Tom Magliozzi has died at age 77 following complications stemming from Alzheimer's disease. Tom was the popular host of National Public Radio's 'Car Talk' program.
Magliozzi hosted 'Car Talk' alongside his brother Ray since the 1970s, with the duo sometimes being affectionately referred to as 'Click and Clack the Tappet Brothers', the duo would share car repair advice, news and discussion to a huge audience of avid fans. They were known for their humor, their wit and their very impressive knowledge of automobiles and the industry.
Part of the charm of the show was the relationship of the two brothers who would joke with each other on a range of automobile related topics. They accepted calls from listeners and no doubt helped thousands of people with their car problems. Tom in particular had an echoing laugh that was infectious.
Prior to becoming a radio presenter, Tom worked several jobs – but was never far from an automobile. After graduating from Massachusetts Institute of Technology with an engineering degree, the enterprising Tom went on to open his own auto repair shop with his brother operating around Boston. The shop was nicknamed 'Hacker's Heaven' and later led to the opening of another chain called 'The Good News Garage'.
The business was a success and eventually his knowledge and charm were recognized when he was invited to speak on a public radio talk show. Eventually this invitation led to a regular broadcast and that in turn grew into the popular Car Talk.
Car Talk was produced by Boston public radio affiliate WBUR radio station and was broadcast to a national audience by National Public Radio, starting in 1987. The pair recorded their shows in a studio that overlooked Harvard Square in Cambridge and was labelled 'Dewey, Cheatham & Howe' by a neon sign – a reference to the fictional law firm often featured in the show.
A Lasting Legacy
Tom's colleagues remember him as a charismatic presence and someone who was great to work with.

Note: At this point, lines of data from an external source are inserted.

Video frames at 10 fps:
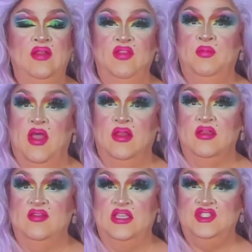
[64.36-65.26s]
of the
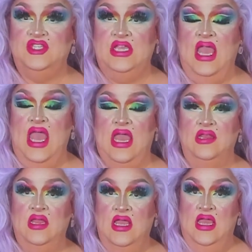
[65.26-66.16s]
products that she
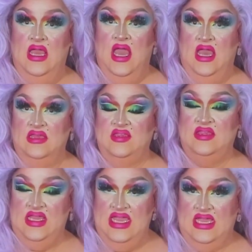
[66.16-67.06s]
had
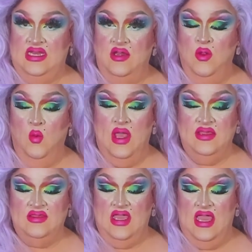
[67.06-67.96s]
seen
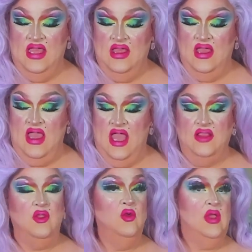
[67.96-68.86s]
was a
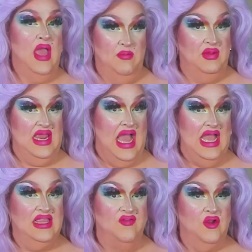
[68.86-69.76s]
new company
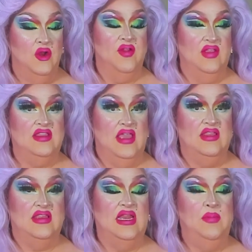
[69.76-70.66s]
I'd never heard of.
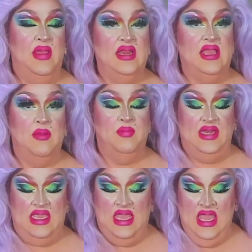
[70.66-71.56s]
It's an independent
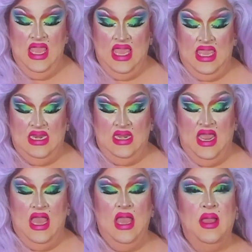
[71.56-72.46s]
company in
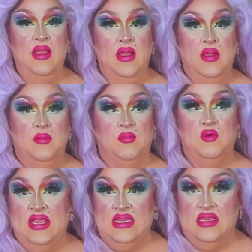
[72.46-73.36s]

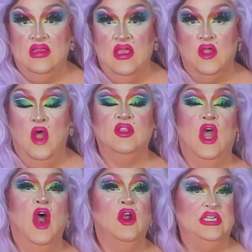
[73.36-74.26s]
Britain
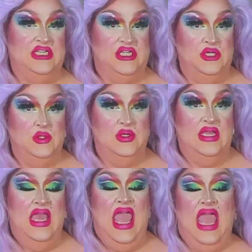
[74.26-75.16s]
called Arttitude.
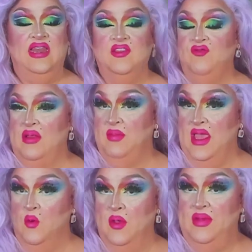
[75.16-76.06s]
And it's run by
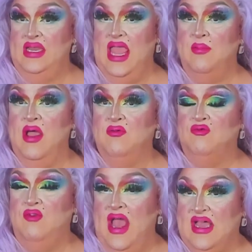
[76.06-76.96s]
a woman named
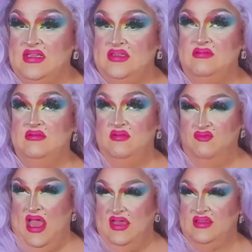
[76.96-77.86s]

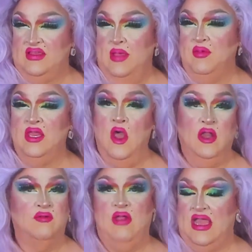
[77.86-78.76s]
Rux. I'm going to
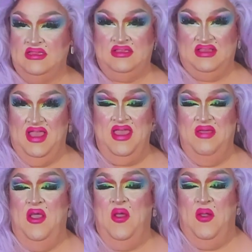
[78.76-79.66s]
call her Rux. I'm
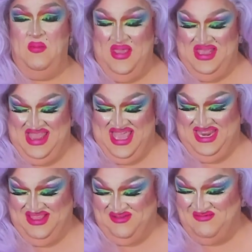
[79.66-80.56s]
hoping
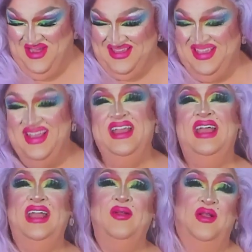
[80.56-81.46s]
that it's Rux.
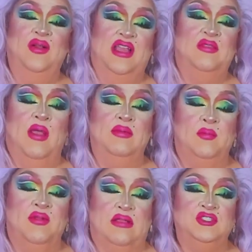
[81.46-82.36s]
It's probably
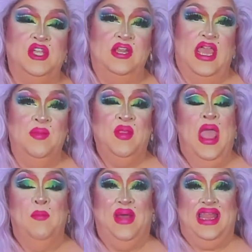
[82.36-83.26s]
pronounced Sade.
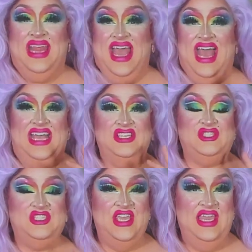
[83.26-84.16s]
But
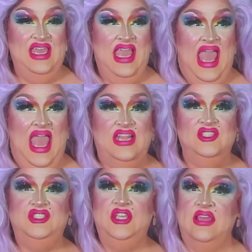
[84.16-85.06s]
she
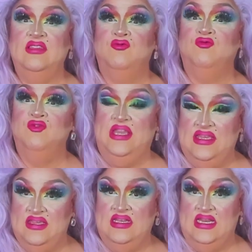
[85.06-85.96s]
had just
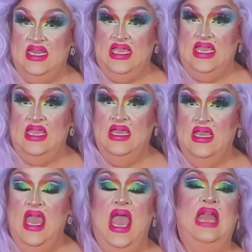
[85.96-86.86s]
recently
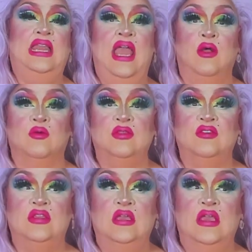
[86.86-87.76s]

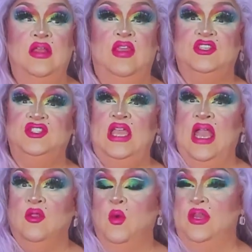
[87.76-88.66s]
announced that she
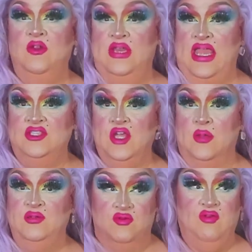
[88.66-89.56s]
had quit her day
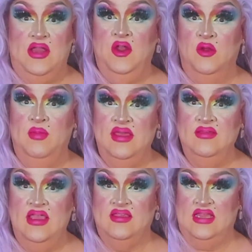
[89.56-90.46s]
job to run her
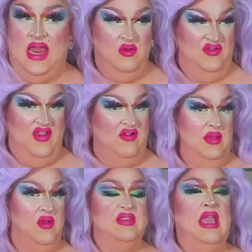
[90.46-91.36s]
business. And I was very
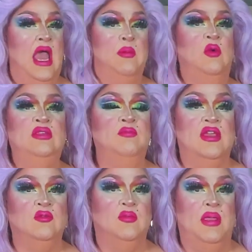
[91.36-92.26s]
impressed. I'm always
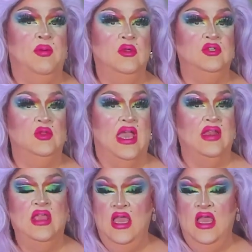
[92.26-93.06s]
impressed with people who do that,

Doug Berman was the producer of Car Talk and gave a statement on Tom:
'People would sort of gather around him. He was just kind of a magnet. For Ray… he idolized Tom. And Tom liked having his little brother around. When they grew up, they were really, really great friends.
In 2012, the duo left live broadcasting and the show came to an end. However the NPR continued to broadcast the show for two years, which is a testament to just how popular the program was. In total the show ran for more than three decades. Popular episodes are still aired sometimes by NPR. The humor of the show and appeal of the brothers ensured that it appealed not only to car enthusiasts but also a much wider audience.
And if that wasn't enough of a lasting legacy, the brothers also lent their voices to the 2006 blockbuster 'Cars' from Disney Pixar, demonstrating just how much of an impression they'd made on the automobile industry and just how well liked they were by the general public. Often they would go off on tangents and this helped the show to eventually reach a base of 3.3 million listeners. For his efforts, Tom won a Peabody award.
This is a sad day for car lovers, but we should just be glad that Tom was able to make the impression he did and pave (or tarmac) the way for many more presenters and car shows. Perhaps without these two showing just how accessible a car show could be, we wouldn't have many of the shows like Top Gear that we enjoy today.